In [22]:
from transformers import BertModel, BertTokenizer
import torch
from sklearn.linear_model import LogisticRegression
from sklearn.metrics import accuracy_score

model = BertModel.from_pretrained('bert-base-uncased')
tokenizer = BertTokenizer.from_pretrained('bert-base-uncased')

def get_bert_embeddings(text):
    tokens = tokenizer(text, padding='max_length', max_length=128, truncation=True, return_tensors='pt')
    with torch.no_grad():
        outputs = model(**tokens)
    return outputs.last_hidden_state[:, 0, :].squeeze().numpy()

X_train = [
    get_bert_embeddings("Your free prize is waiting, click now!"),
    get_bert_embeddings("Hello friend, how are you?"),
    get_bert_embeddings("Special offer just for you, claim it now!"),
    get_bert_embeddings("Meeting rescheduled to next week.")
]
y_train = [1, 0, 1, 0]

classifier = LogisticRegression(max_iter=1000)
classifier.fit(X_train, y_train)

X_test = [
    get_bert_embeddings("Limited time offer, buy now!"),
    get_bert_embeddings("Hey, are you coming to the party tonight?"),
    get_bert_embeddings("Get your free gift today, claim now!"),
    get_bert_embeddings("Let's catch up soon!")
]
y_test = [1, 0, 1, 0]

y_pred = [classifier.predict([embedding])[0] for embedding in X_test]

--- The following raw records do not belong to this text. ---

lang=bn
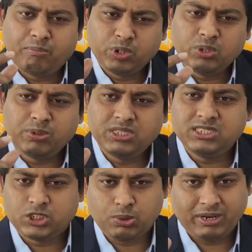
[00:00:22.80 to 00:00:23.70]
মধ্যবর্তী
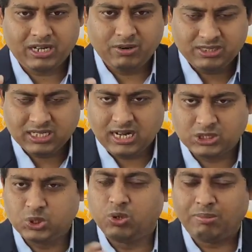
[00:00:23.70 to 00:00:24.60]
যে সময়টা রয়েছে ক্লাস
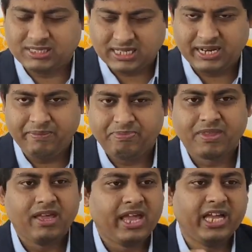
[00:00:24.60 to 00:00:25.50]
শুরুর মাঝখানে
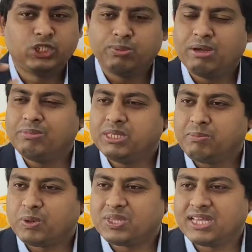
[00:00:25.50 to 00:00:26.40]
এই সময়ের মধ্যে
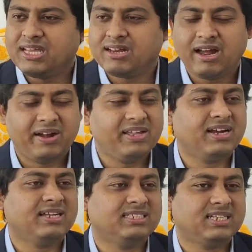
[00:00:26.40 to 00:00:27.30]
প্রত্যেকের
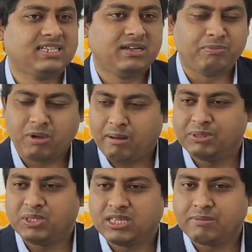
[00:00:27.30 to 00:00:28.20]
গার্ডিয়ানের কাছে একটা
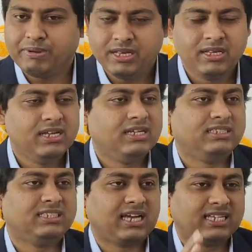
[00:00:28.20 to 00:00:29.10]
আবেদন থাকবে
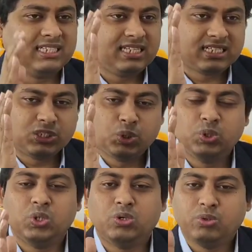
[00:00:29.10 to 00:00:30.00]
যে তাকে যাতে একটা
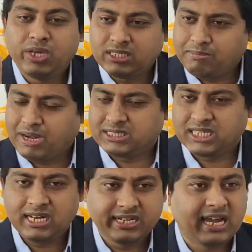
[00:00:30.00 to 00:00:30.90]
সুন্দর দুই
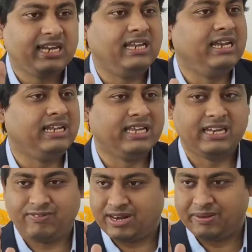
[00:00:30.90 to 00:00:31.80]
সালে ডায়েরি
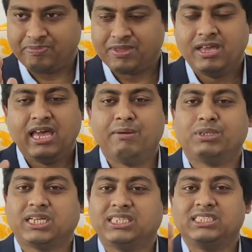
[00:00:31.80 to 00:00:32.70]
কিনে ফেলে এবং
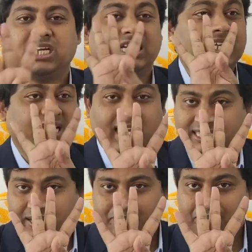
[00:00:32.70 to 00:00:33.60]
সাথে চারটা
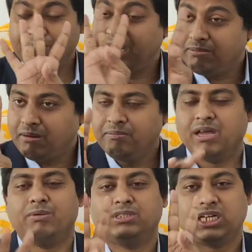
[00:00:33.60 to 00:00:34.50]
খাতা মিনিমাম
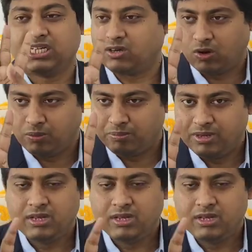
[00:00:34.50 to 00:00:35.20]
এবং চারটা কলম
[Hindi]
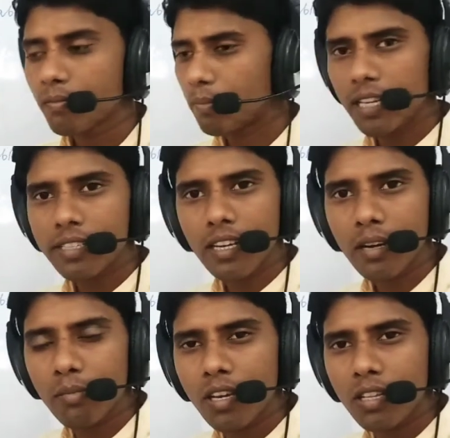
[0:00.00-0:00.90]
पैसे
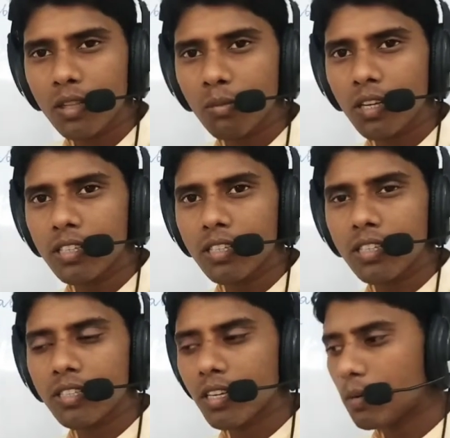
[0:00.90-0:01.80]
कम दिए थे तुमने किसी
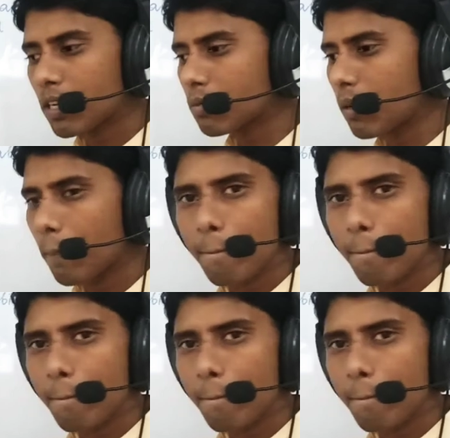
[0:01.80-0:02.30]
टीचर के पास में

accuracy = accuracy_score(y_test, y_pred)
print(f'Accuracy: {accuracy:.4f}')

def predict_spam(input_text):
    embedding = get_bert_embeddings(input_text)
    prediction = classifier.predict([embedding])[0]
    print(f'The input: "{input_text}" is classified as: {"Spam" if prediction == 1 else "Not Spam"}')
    return prediction

input_text = input("Enter a message to classify as spam or not: ")
predict_spam(input_text)


Accuracy: 0.7500
Enter a message to classify as spam or not: Get your gift today claim now!
The input: "Get your gift today claim now!" is classified as: Spam


1